Я киваю. Она улыбается и продолжает мыть посуду. Я не знаю, что говорить или делать дальше.
— Тебе больше нравится эта прическа? — спрашивает она.
Я в затруднении.
— Нет, то есть да, — бормочу я. — То есть мне нравится и та и другая, но эта очень хорошая. Конечно — или так, как сейчас, или же как раньше, — обе прически красивые, очень красивые.
Теперь я никак не могу остановиться.
— Ладно, отныне прическа будет такой, как сейчас, — не глядя на меня, тихо произносит она.
Мое сердце переполняет особая нежность, какую я никогда не испытывал прежде.
Когда я рассказываю эту историю Ахмеду, он похлопывает меня по спине и говорит:
— Превосходно, превосходно. Твой план срабатывает.
— Какой план? — спрашиваю я.
— План заставить ее задуматься о том, любишь ли ты ее. Ничто не пробуждает в женщине большего любопытства, чем подозрение, что ее кто-то любит. Она сделает что угодно, чтобы в этом увериться, — вот увидишь. Она свернет со своего пути, чтобы узнать, любишь ли ты ее. Такова человеческая природа. Кто же не хочет быть любимым?

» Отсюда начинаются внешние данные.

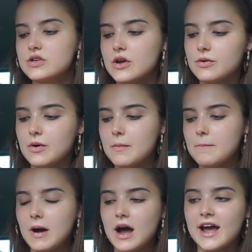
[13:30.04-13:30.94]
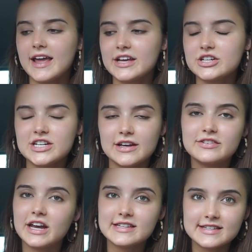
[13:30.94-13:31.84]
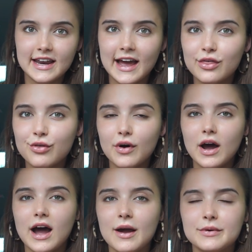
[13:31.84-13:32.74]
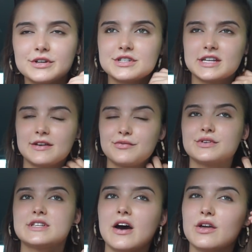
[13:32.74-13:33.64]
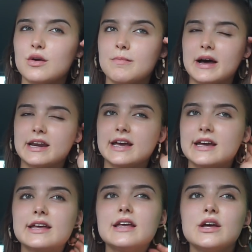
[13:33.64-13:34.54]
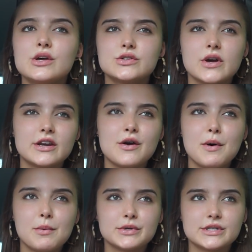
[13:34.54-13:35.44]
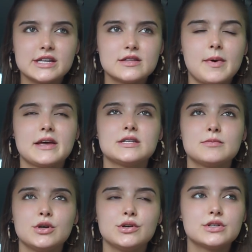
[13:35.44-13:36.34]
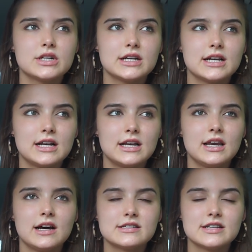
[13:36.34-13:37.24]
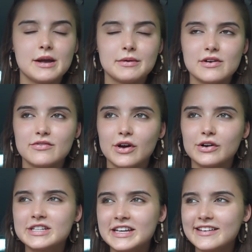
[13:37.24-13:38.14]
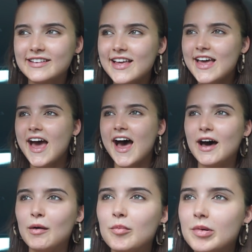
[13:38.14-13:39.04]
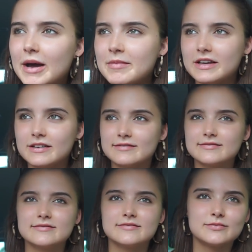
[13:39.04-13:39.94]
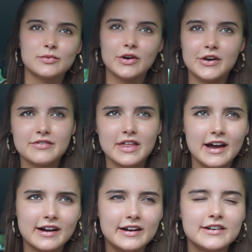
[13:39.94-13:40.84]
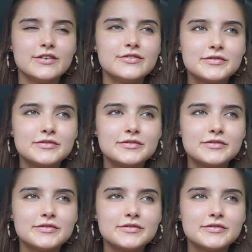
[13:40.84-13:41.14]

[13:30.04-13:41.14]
So, my shift yesterday, I thought I would just tell you about it. So, I know I wasn't in the best mood last night when I vlogged. but I mean, we're over that kind of.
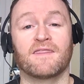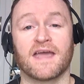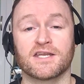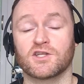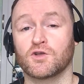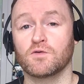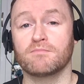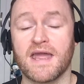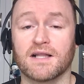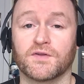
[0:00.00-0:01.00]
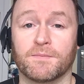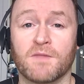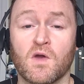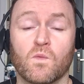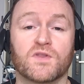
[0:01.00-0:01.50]
and then you mail
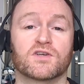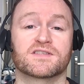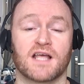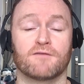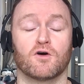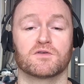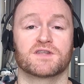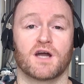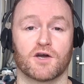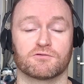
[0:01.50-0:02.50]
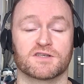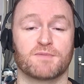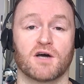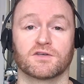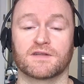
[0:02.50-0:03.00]
them with your self-hosted
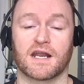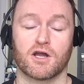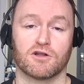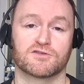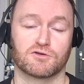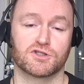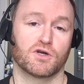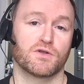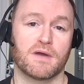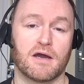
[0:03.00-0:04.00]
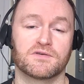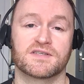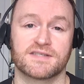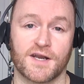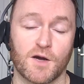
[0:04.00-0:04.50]
autoresponder that I also show you how
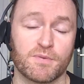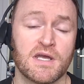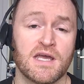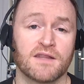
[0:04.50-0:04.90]
to set up.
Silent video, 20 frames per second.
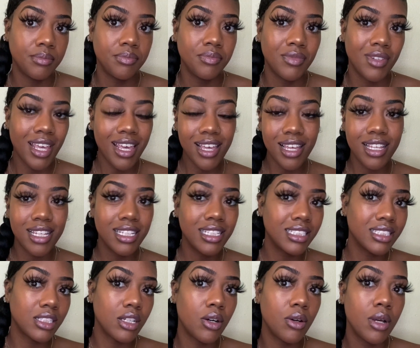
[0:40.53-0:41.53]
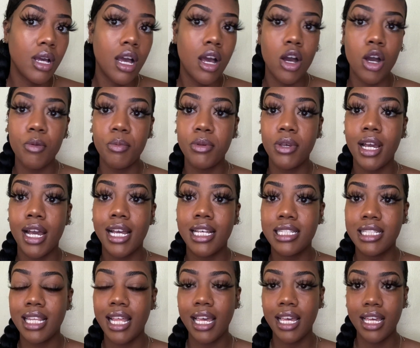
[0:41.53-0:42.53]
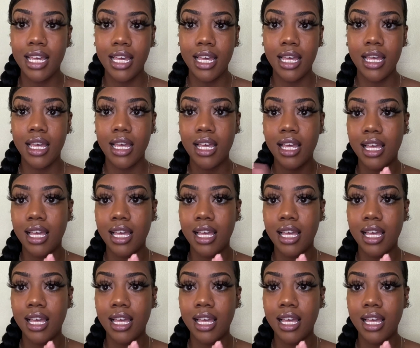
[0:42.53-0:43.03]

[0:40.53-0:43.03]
Yeah, so hope you guys like it.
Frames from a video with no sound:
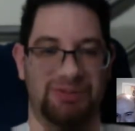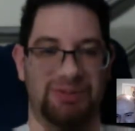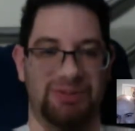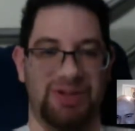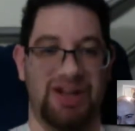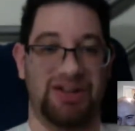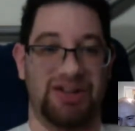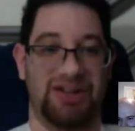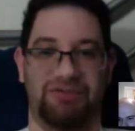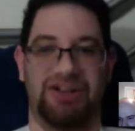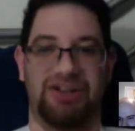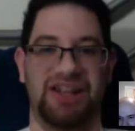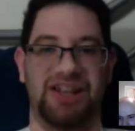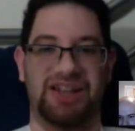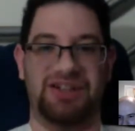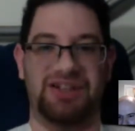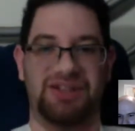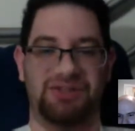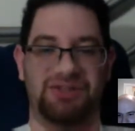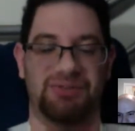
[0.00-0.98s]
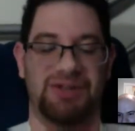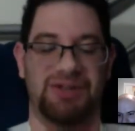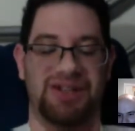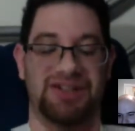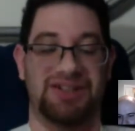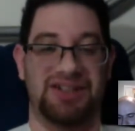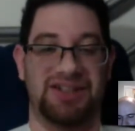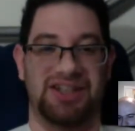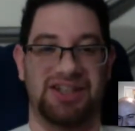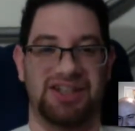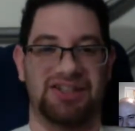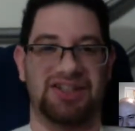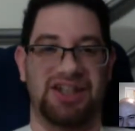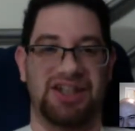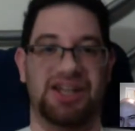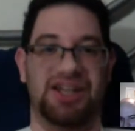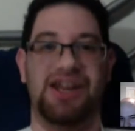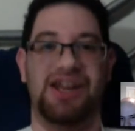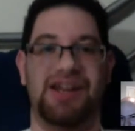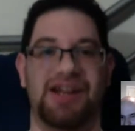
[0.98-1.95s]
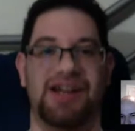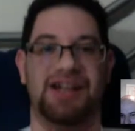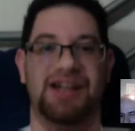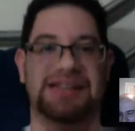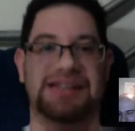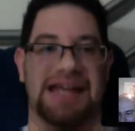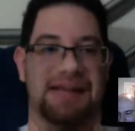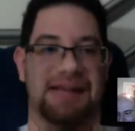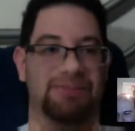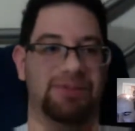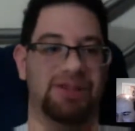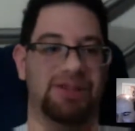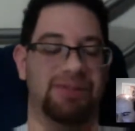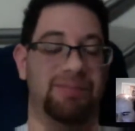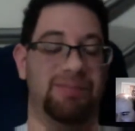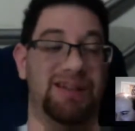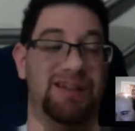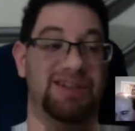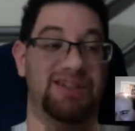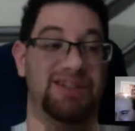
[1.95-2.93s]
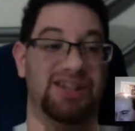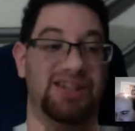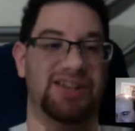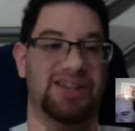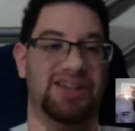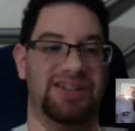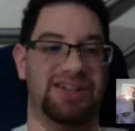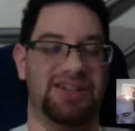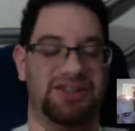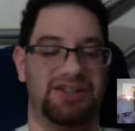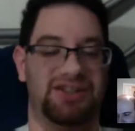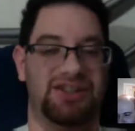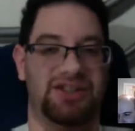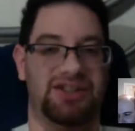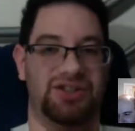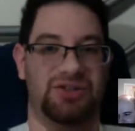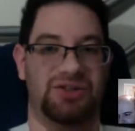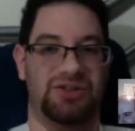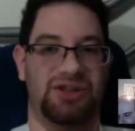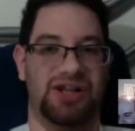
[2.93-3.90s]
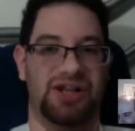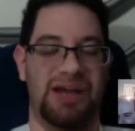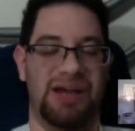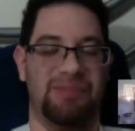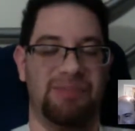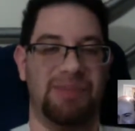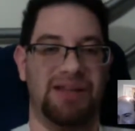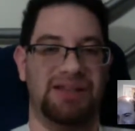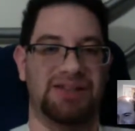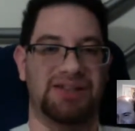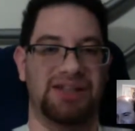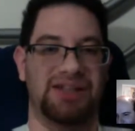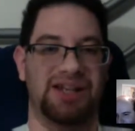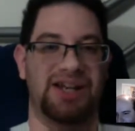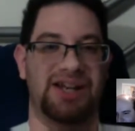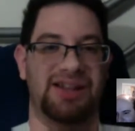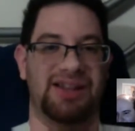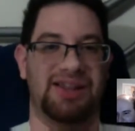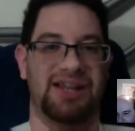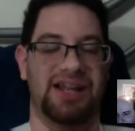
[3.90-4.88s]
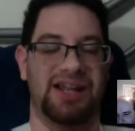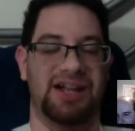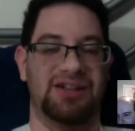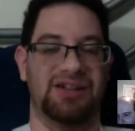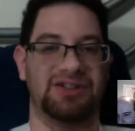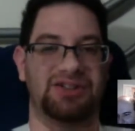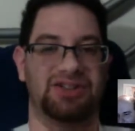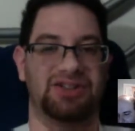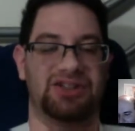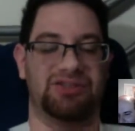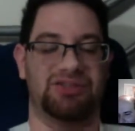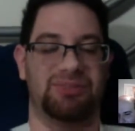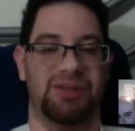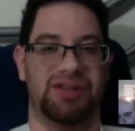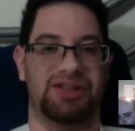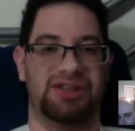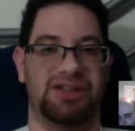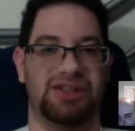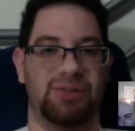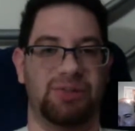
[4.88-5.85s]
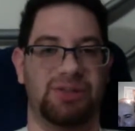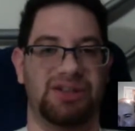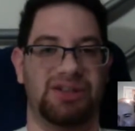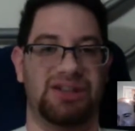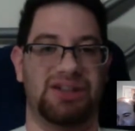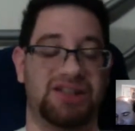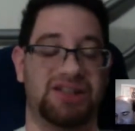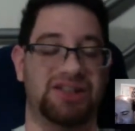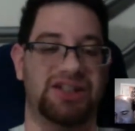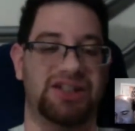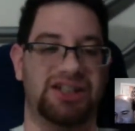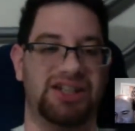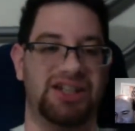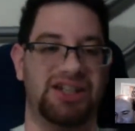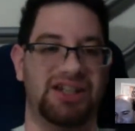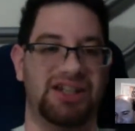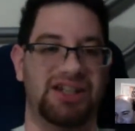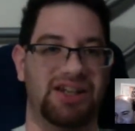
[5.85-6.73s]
So I really just want to see this adapted based on the Disney story, not based on anything else, just based on what Disney did.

Он почесывает голову и продолжает:
— Поверь мне. В этой невозмутимой девочке скоро закипит буря. Мало-помалу она потеряет самообладание, и ты увидишь, что скрывается за облаками.
Кейвану исполняется семь лет, и нам четверым поручено организовать праздник. В дом Зари приглашены почти все мальчишки из переулка. Мы с Ахмедом должны помогать. Или, по крайней мере, этим Фахимех и Зари объясняют наше присутствие. Мы проводим весь день за украшением дома красными, белыми и желтыми гирляндами и воздушными шарами. Девушки готовят сэндвичи, а я расставляю пластиковые тарелки и чашки и раскладываю пластиковые ножи и ложки. Ахмед вызвался организовать музыку. Он взял у друга маленький недорогой кассетный стереомагнитофон и целый день занимается его наладкой.
— Подготовить нужную музыку для вечеринки — самая важная часть дела, — говорит Ахмед. — Надеюсь, вы это понимаете? Весь вечер пойдет насмарку, если я не подберу песни правильно.
Фахимех говорит:
— Да, милый, мы понимаем.
Зари смеется над дурачествами Ахмеда.
— Вы действительно это понимаете или просто соглашаетесь потому, что я такой красавчик? — шутит он.
— И то и другое, милый, — откликается Фахимех. — Ты прав и к тому же очень хорош собой.